■ **Your goal**: Please reproduce all entries word for word, leaving every image behind.

■ **Exercise data**:
______________________________

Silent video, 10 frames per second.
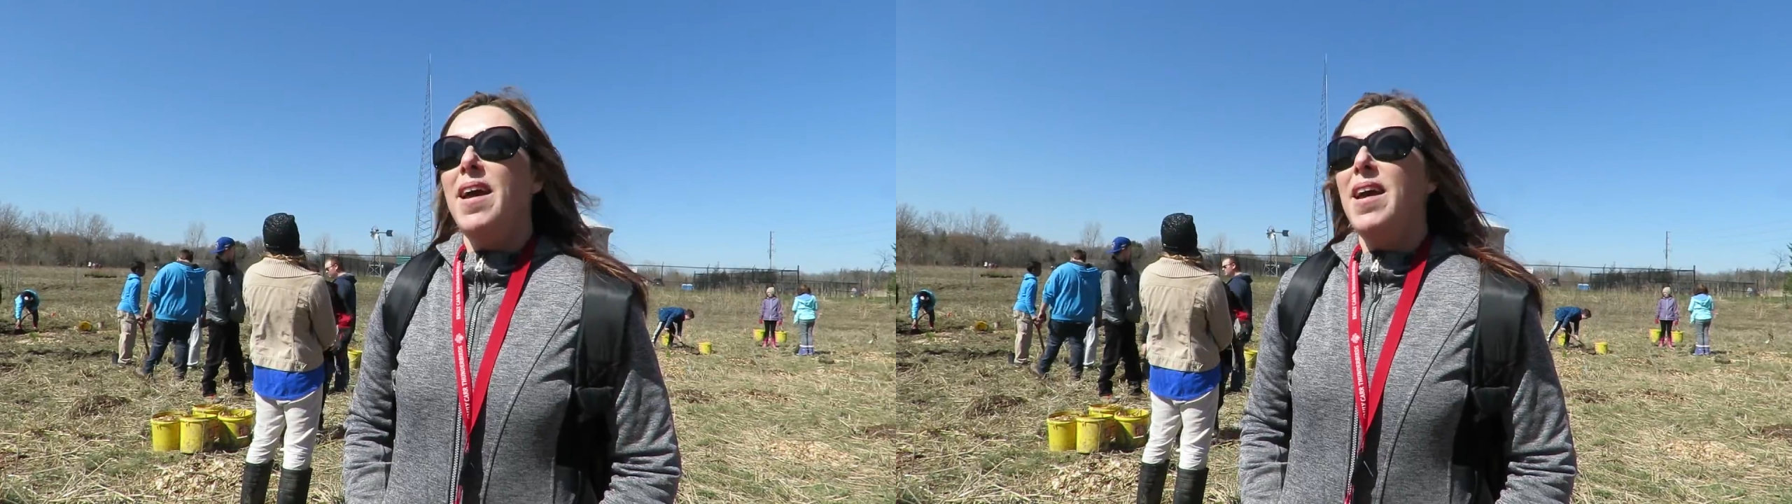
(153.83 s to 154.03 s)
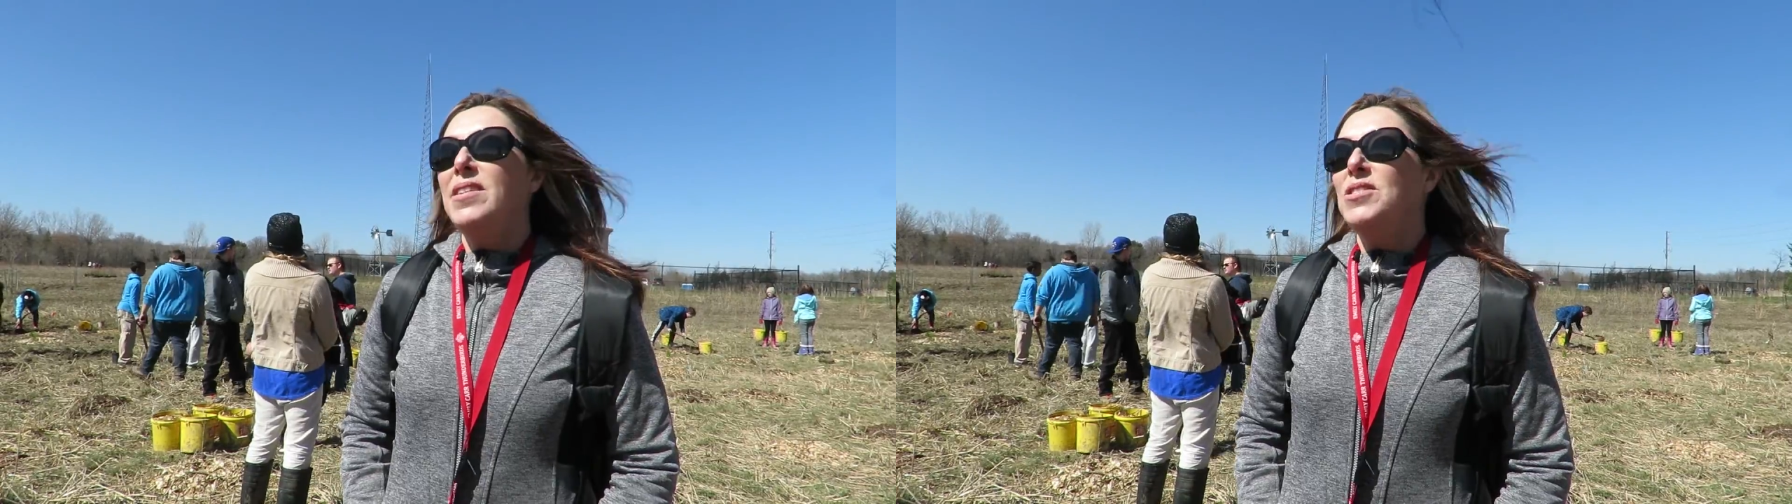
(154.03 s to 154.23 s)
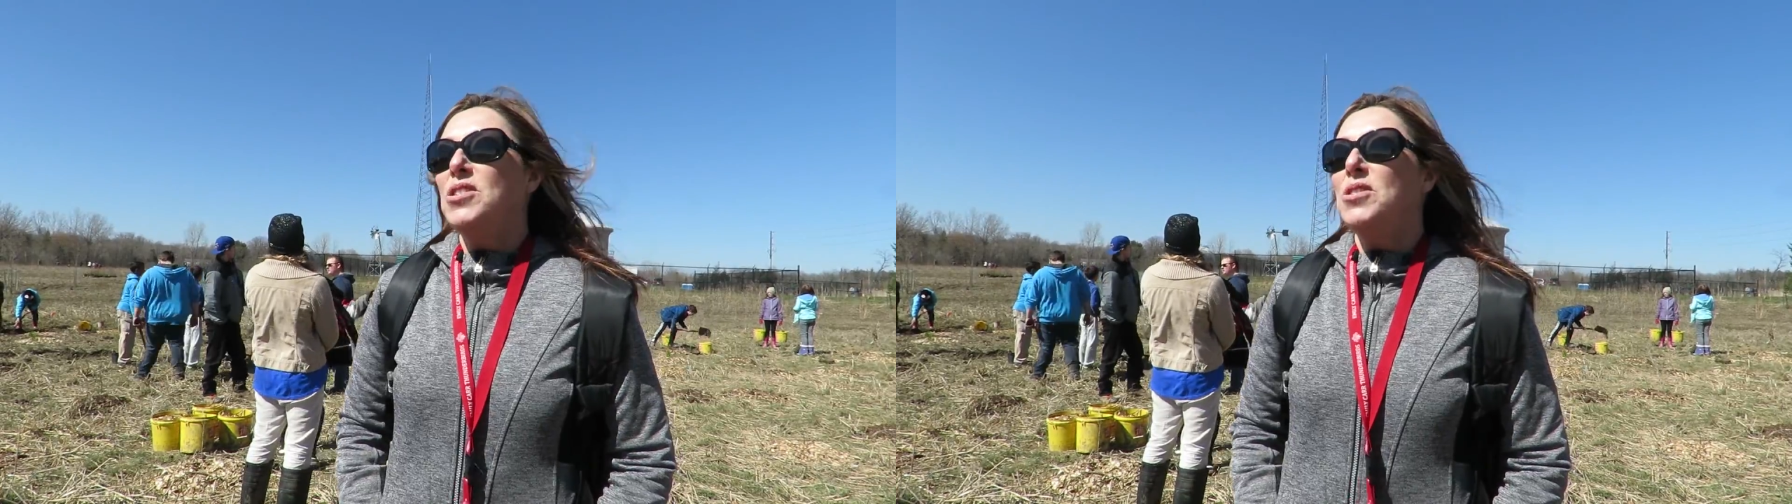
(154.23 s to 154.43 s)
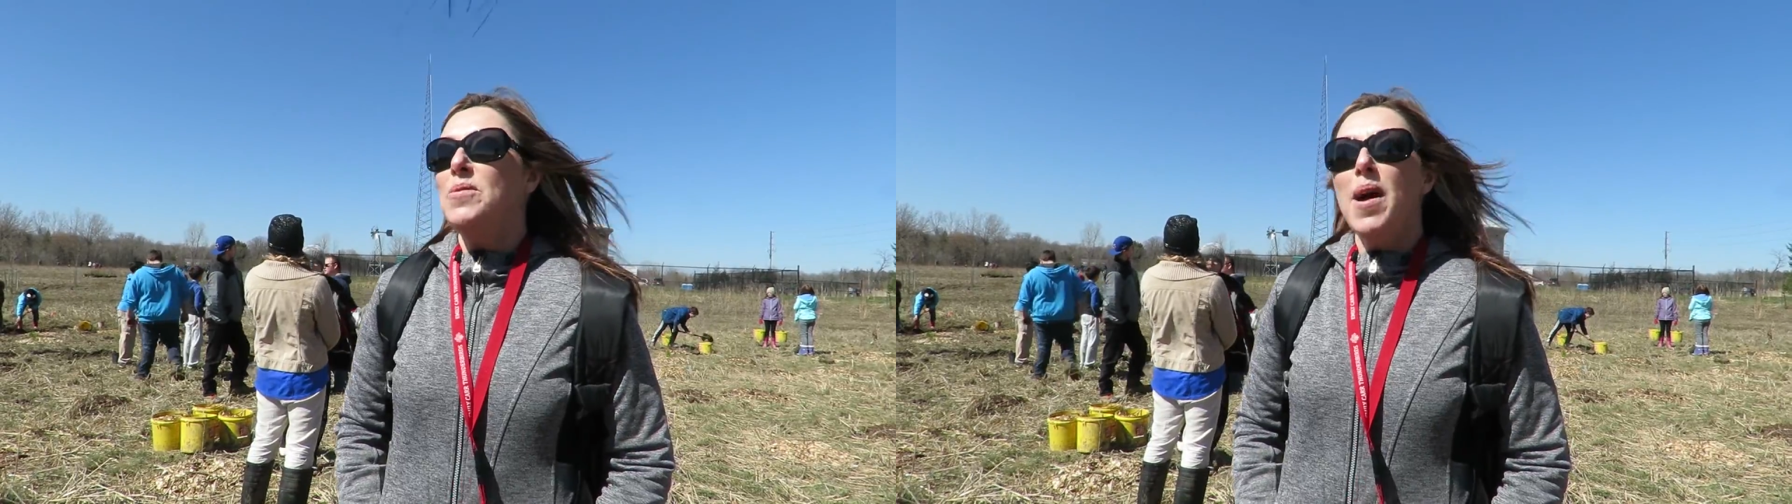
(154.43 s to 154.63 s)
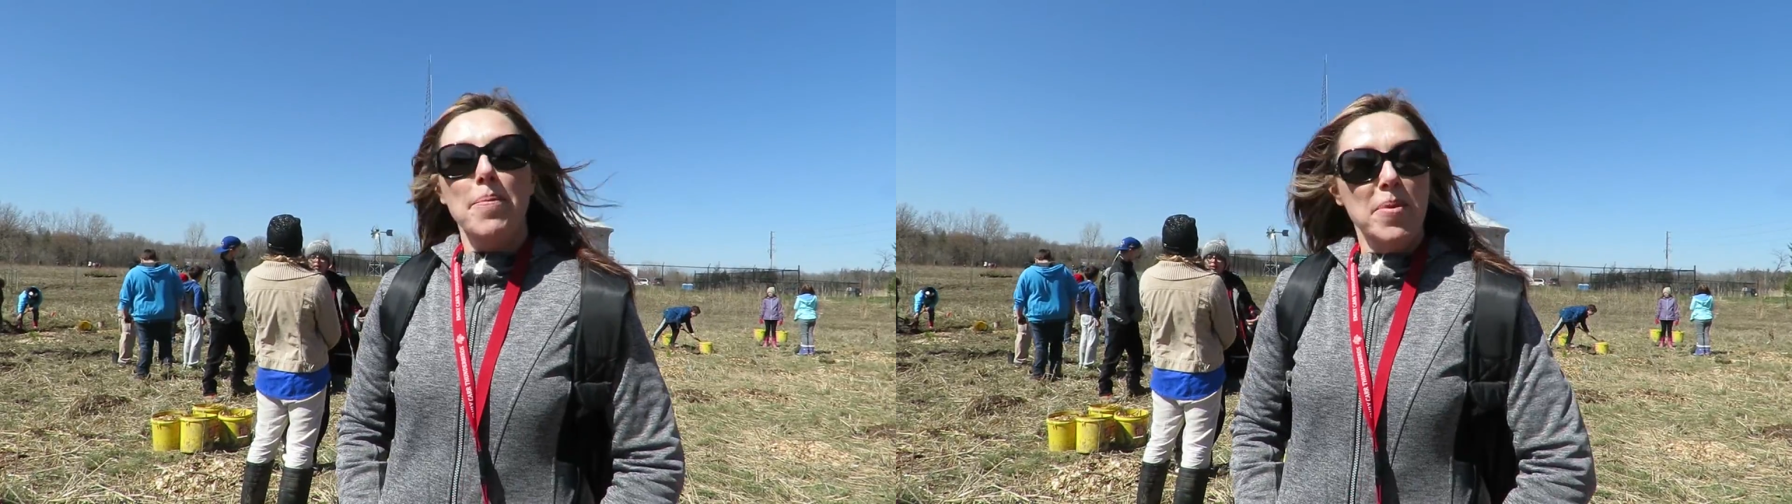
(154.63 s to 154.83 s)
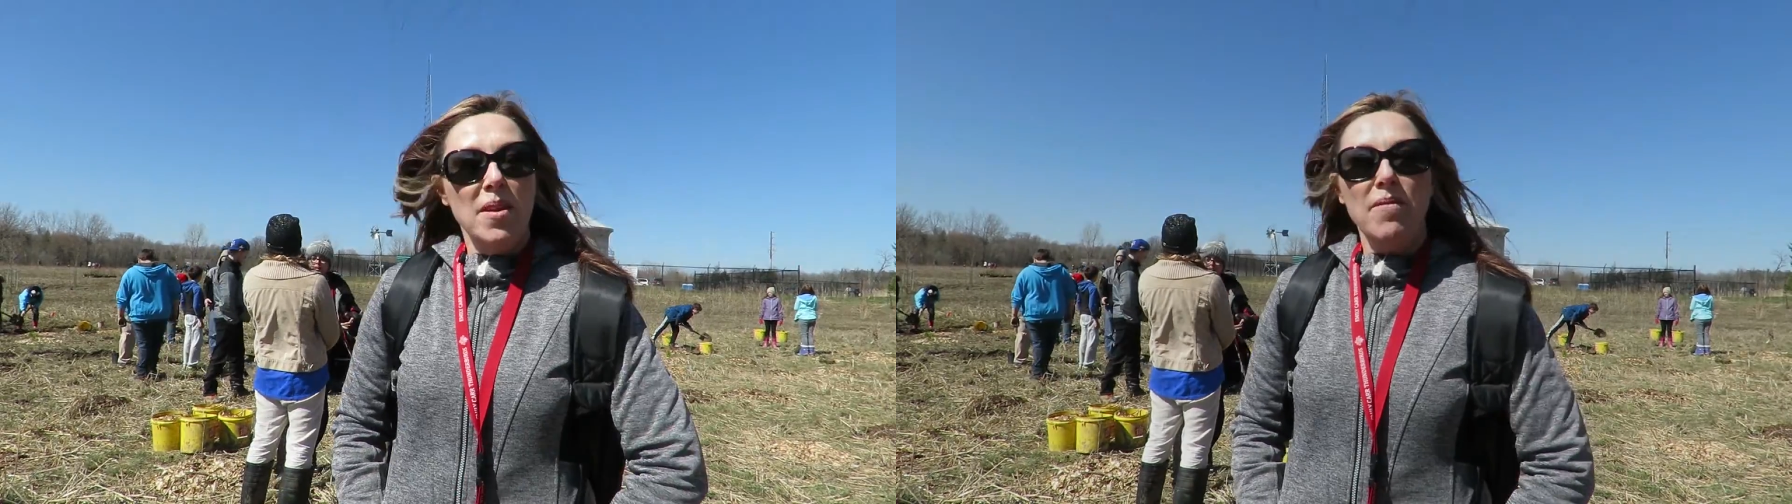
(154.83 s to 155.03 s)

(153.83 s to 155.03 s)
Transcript: and to help the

______________________________

■ **Result**:
Silent video, 10 frames per second.
(153.83 s to 154.03 s)
(154.03 s to 154.23 s)
(154.23 s to 154.43 s)
(154.43 s to 154.63 s)
(154.63 s to 154.83 s)
(154.83 s to 155.03 s)

(153.83 s to 155.03 s)
Transcript: and to help the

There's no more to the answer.